A study by Ruchala et al reported a negative correlation between the myokine irisin and thyroid-stimulating hormone (TSH) levels and a positive correlation between irisin and free thyroxine levels. The report suggested that irisin levels change in association with the thyrometabolic state and that a relationship may exist between this phenomenon and the degree of muscle damage present. [18]

A study by Zybek-Kocik et al reported finding a lower concentration of irisin in association with prolonged hypothyroidism, with the investigators stating that the decrease may primarily result from prolonged myopathy. [19]

A study by Stratigou et al, on the other hand, found that in patients with subclinical hypothyroidism, serum levels of irisin were increased. The report suggested that the rise counterbalances reductions in lipid metabolism and insulin sensitivity and compensates for oxidative muscle and thyroid cell stress. [20]




United States

In North America, acquired impairment of thyroid function affects about 2% of adult women and about 0.1-0.2% of adult men.

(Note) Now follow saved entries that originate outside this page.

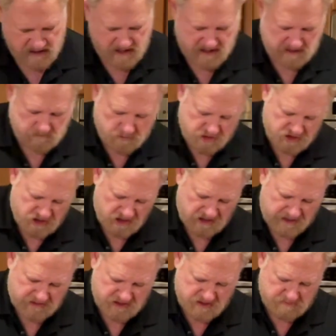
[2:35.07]
And we're just gonna
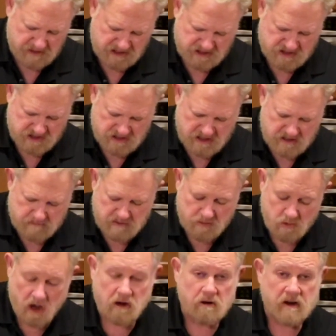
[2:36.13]
let this mix.
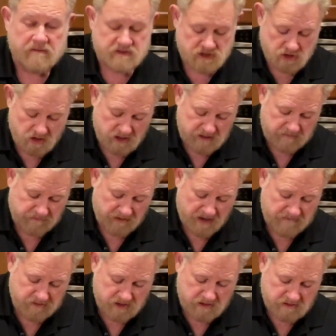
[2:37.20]
Meanwhile, our oven's on at
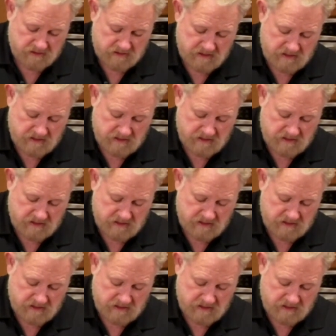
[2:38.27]
500.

Neonatal hypothyroidism occurs with a frequency of 0.02% in the white population. In the black population, the frequency falls to 0.003%.

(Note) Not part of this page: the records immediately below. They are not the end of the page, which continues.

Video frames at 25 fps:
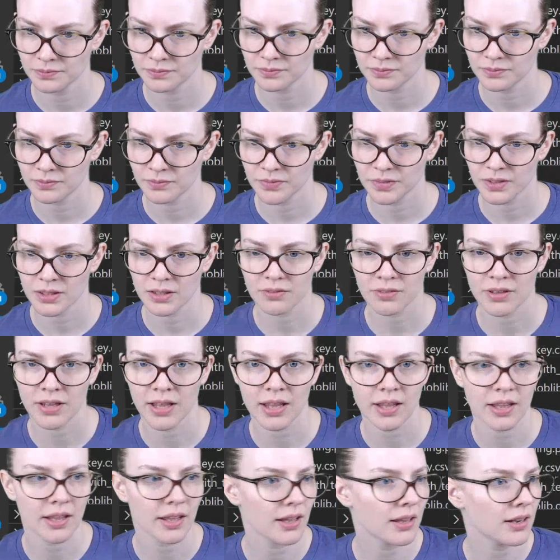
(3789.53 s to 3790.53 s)
Let's get
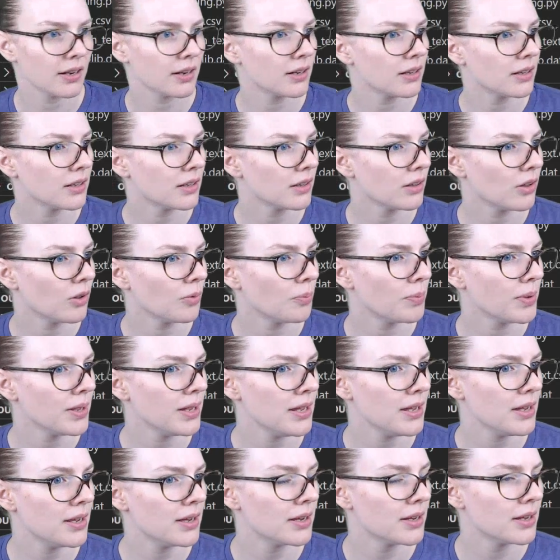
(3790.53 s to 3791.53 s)
that little
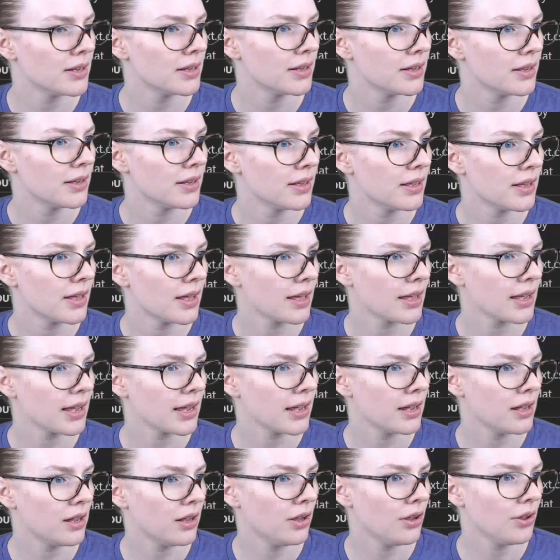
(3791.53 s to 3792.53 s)
peek.
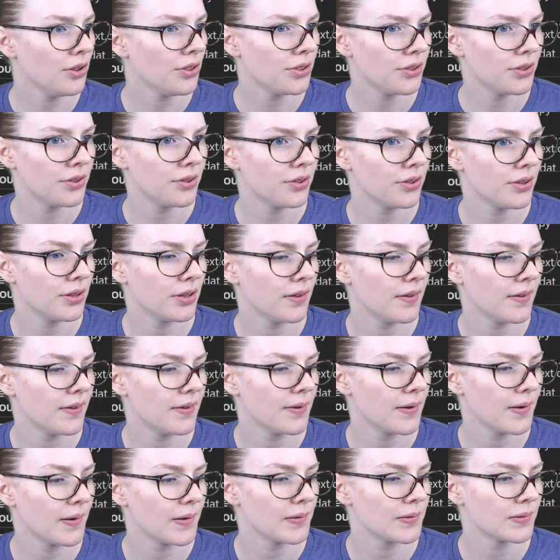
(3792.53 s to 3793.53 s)
Health,
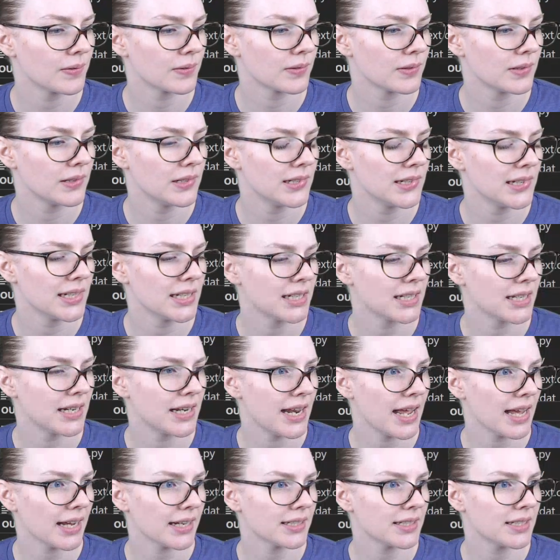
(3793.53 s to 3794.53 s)

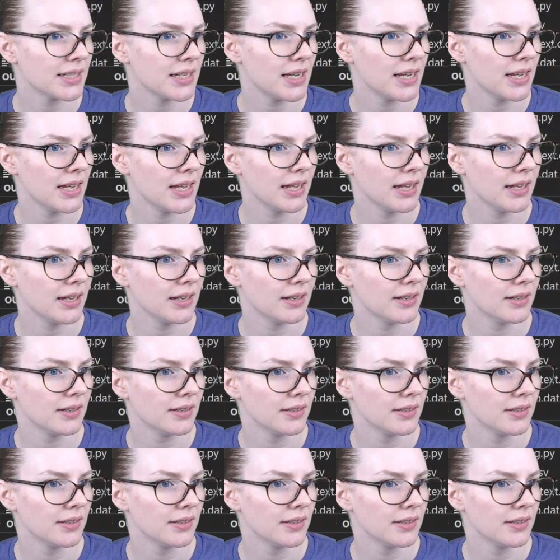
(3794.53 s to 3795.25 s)
connecting.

Of individuals with hypothyroidism, 30-80% manifest neuromuscular symptoms, depending on the severity of hypothyroidism. Weakness is observed in one third of patients with hypothyroidism. Carpal tunnel syndrome, although not part of the myopathy, is a peripheral nerve dysfunction found in 15-30% of patients with hypothyroidism. [21]


In a prospective cohort study done in The Netherlands, in newly diagnosed patients with hypothyroidism, 79% had neuromuscular complaints, 38% had clinical weakness (manual muscle strength testing) in one or more muscle groups, 42% had signs of sensorimotor axonal neuropathy, and 29% had carpal tunnel syndrome. [22]

Neonatal screening programs for congenital hypothyroidism in many areas of the world show that hypothyroidism is present in 1 out of every 4000 newborns. In iodine-deficient areas of the world, the incidence of hypothyroidism is 10- to 20-fold higher.


Mortality has not been shown to be increased in patients with hypothyroid myopathy. Morbidity is significantly increased, reflected in the performance of activities of daily living (ADL) and in patients' quality of life.


No race predilection has been established.


The incidence of hypothyroidism is much greater in women than in men. Myxedema coma is extremely rare, but its incidence is higher in elderly women, especially those older than 60 years.


Hypothyroidism is seen more commonly in women aged 40-60 years; however, it can be seen in persons of all ages.